On the outside of the courtyard where the thin strip of earth runs between the wall and the chain-link boundary fence, Ms King and Mr Griffiths-Jones had dug big planting pits underneath each of the windows, and had already set Clematis montana in each of them. They had three different kinds: 'Tetrarose' which has big lilac-rose flowers, 'Elizabeth', which smells of chocolate and the more deeply coloured 'Pink Perfection'. If I had been choosing, I would have spread the flowering times of the three clematis more widely by choosing just one Montana, with a Macropetala clematis for early spring and a Jackmanii type for high summer.

Set on the outside of the courtyard wall, the plants faced north. But if the stems were led in through the window spaces, they could be trained up the inside south-facing aspect of the wall, where they would not only flower better, but be more easily seen by Ms King and Mr Griffith-Jones. When the clematis are large enough, they could scramble along the open pergola-like roof joists.

Since this was the only earth these two gardeners have they need to make the most of it. I suggested vines such as Vitis coignetiae which could cope with the shade cast by the sycamore, Vitis vinifera 'Purpurea' and a rumbustious rose such as the white, cluster- flowered 'Rambling Rector'. It only flowers once, but then so do the Montana clematis. For late summer, they could try white-flowered solanum, and in the sunniest spot, the tropical looking climber Campsis x tagliabuana 'Mme Galen'. The vines would give a feeling of luxuriant leafiness. The clematis, rose and solanum would add colour. The campsis has foliage as good as its brilliant orange trumpet flowers. All could be trained through the window arches and up the inside courtyard wall to the roof beams.

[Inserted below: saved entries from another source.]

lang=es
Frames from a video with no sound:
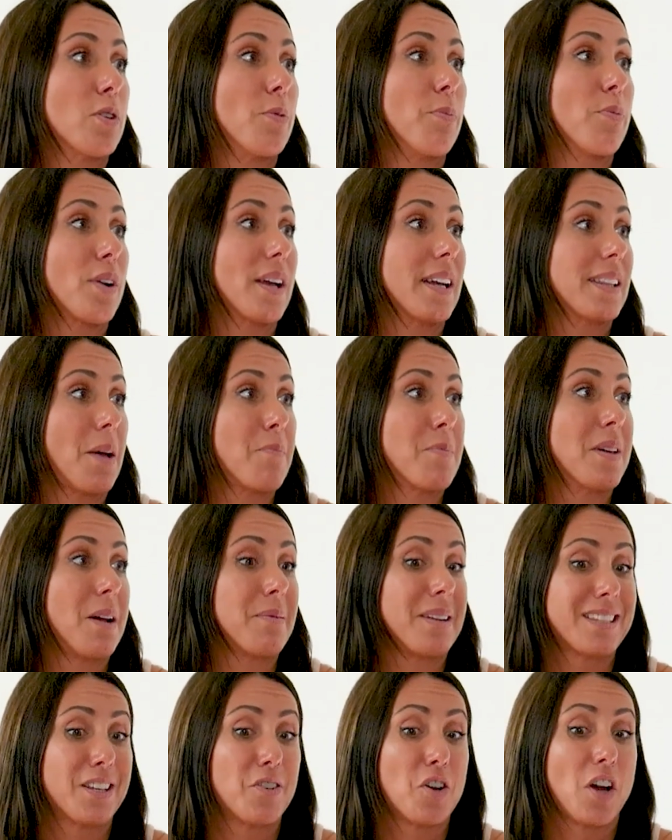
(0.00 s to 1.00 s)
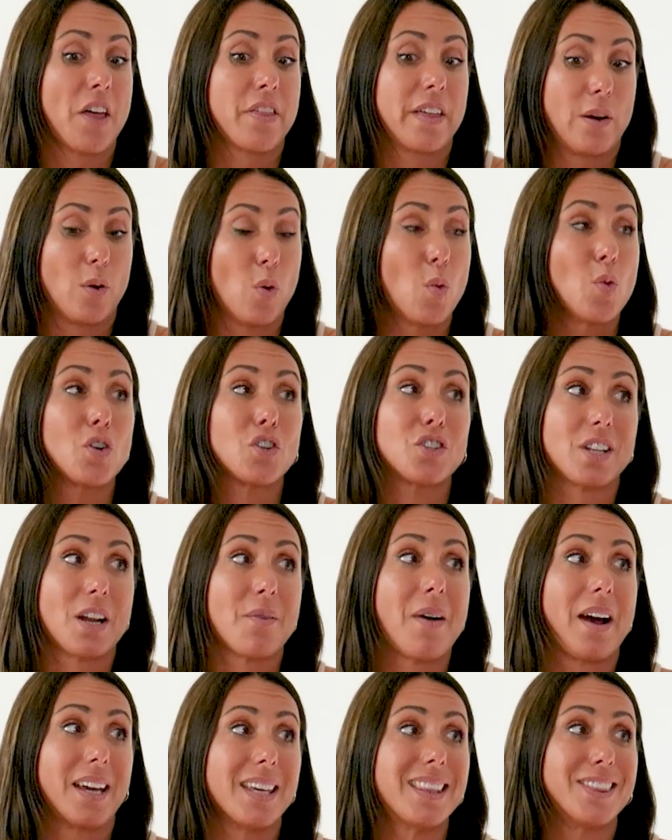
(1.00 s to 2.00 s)
pero porque también habrás tenido que hacer unos
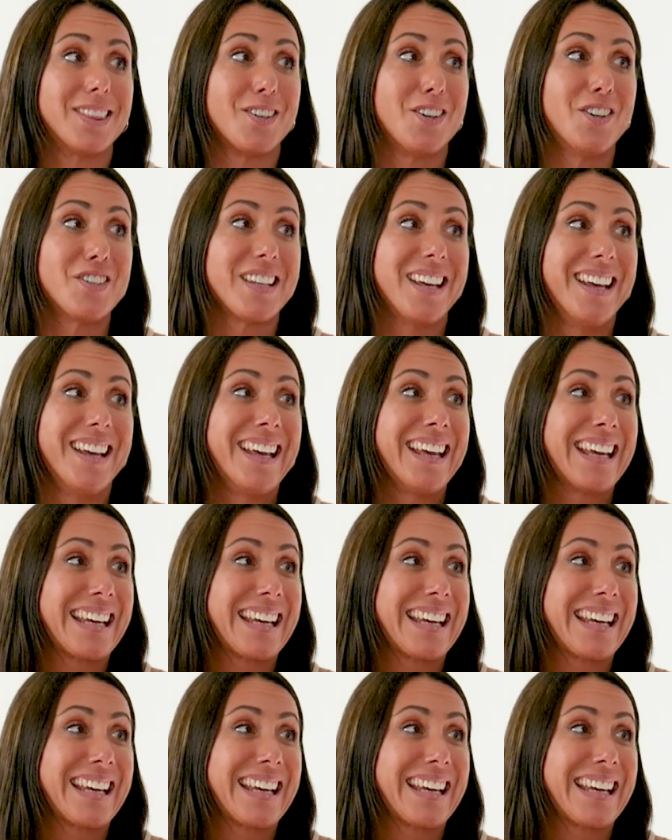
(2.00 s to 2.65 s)
trabajitos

Inside the courtyard building, Ms King and Mr Griffith-Jones had terracotta tubs formally planted with pairs of spiky mahonias, yellow-flowered fremontodendron and Magnolia grandiflora, the big-leaved evergeen bull bay that comes from the Florida swamps. They aren't adapted to life in containers, but in the short term, they may be happy enough, especially if the watering system Mr Griffith-Jones talked about is installed. They will all need regular feeding. I find Osmacote slow release granules the easiest and best method of feeding. Used in spring, they provide food for the next six months.

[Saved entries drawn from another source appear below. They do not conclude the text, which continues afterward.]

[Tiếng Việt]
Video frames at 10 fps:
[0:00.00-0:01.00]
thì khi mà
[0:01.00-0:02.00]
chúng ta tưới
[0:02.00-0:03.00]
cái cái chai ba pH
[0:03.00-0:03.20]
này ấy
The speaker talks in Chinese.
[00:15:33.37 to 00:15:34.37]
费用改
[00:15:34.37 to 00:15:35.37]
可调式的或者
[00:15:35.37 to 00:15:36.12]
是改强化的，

If they built a raised bed along the far east-facing wall of the courtyard, Ms King and Mr Griffith-Jones would make life easier for their plants. They would also give themselves room to build up satisfying plant groups - difficult in an 18in container. But it would mean drilling holes for drainage in the concrete at the bottom of the raised beds. Although I dared not suggest it, I would then cover the concrete throughout the courtyard with creamy gravel, making sure I had cracked up enough of it underneath to allow flowers such as erigerons and violas to self-seed.

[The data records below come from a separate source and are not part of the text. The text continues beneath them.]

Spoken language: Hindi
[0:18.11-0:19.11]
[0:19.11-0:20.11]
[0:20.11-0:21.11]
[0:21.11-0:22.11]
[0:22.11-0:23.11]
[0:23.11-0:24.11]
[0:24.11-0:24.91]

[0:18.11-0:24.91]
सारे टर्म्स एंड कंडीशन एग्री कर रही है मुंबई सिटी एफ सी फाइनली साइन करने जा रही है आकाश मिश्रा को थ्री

The space outside the courtyard was more difficult to resolve, overhung and dripped on by the sycamore. But since Mr Griffith-Jones seemed to like formal arrangements I suggested dividing the space visually into two squares by standing a bay tree in a pot in each of the two halves of the long rectangle.

Neither of them wanted to remove the rubble here, so the plants would have to cope with shade, drought, and starvation. If they could be started off in pockets of good earth, excavated in the rubble, they would have at least a fighting chance of survival. Dark-leaved bugle, arums with marbled leaves (Arum italicum 'Pictum'), epimediums with good foliage on thin wiry stems, creeping lamiums, pink and white purple-leaved Viola labradorica (or even the bullying yellow flowered), tellima and spotty- leaved pulmonaria would all be worth trying. Once planted, they could be left to weave themselves together into a low Persian carpet of changing leaf and flower. Small ferns such as Polypodium vulgare 'Cornubiense' might survive too.

But I am worried about those magnolias, which are programmed to grow into massive stately trees, at least 15ft high, 10ft wide. I can imagine their roots soon banging against the sides of their pots shouting "Help! Let me out." I hope Ms King and Mr Griffith-Jones will be able to hear them.